### What the exercise asks
Write every record below out exactly; no images.

### Data to examine
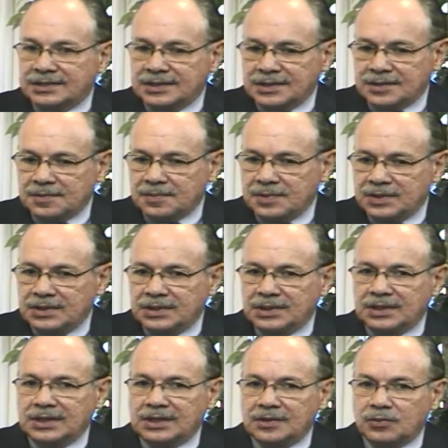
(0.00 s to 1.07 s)
Um,
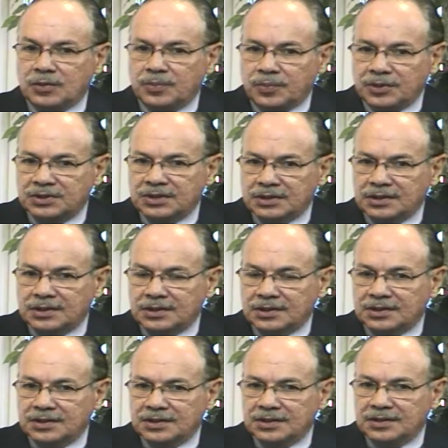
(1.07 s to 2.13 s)
uh, will put
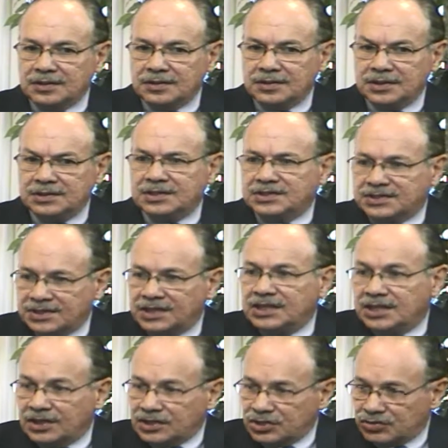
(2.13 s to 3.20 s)
uh, the, the
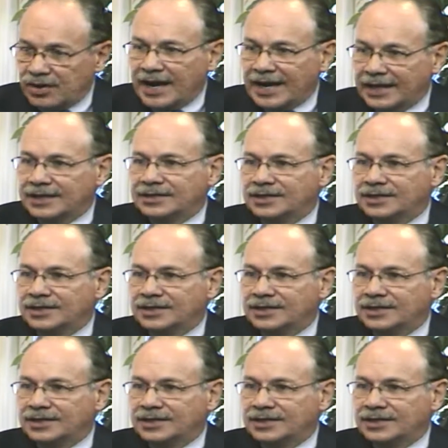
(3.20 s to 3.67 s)
city on track,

### Your solution
(0.00 s to 1.07 s)
Um,
(1.07 s to 2.13 s)
uh, will put
(2.13 s to 3.20 s)
uh, the, the
(3.20 s to 3.67 s)
city on track,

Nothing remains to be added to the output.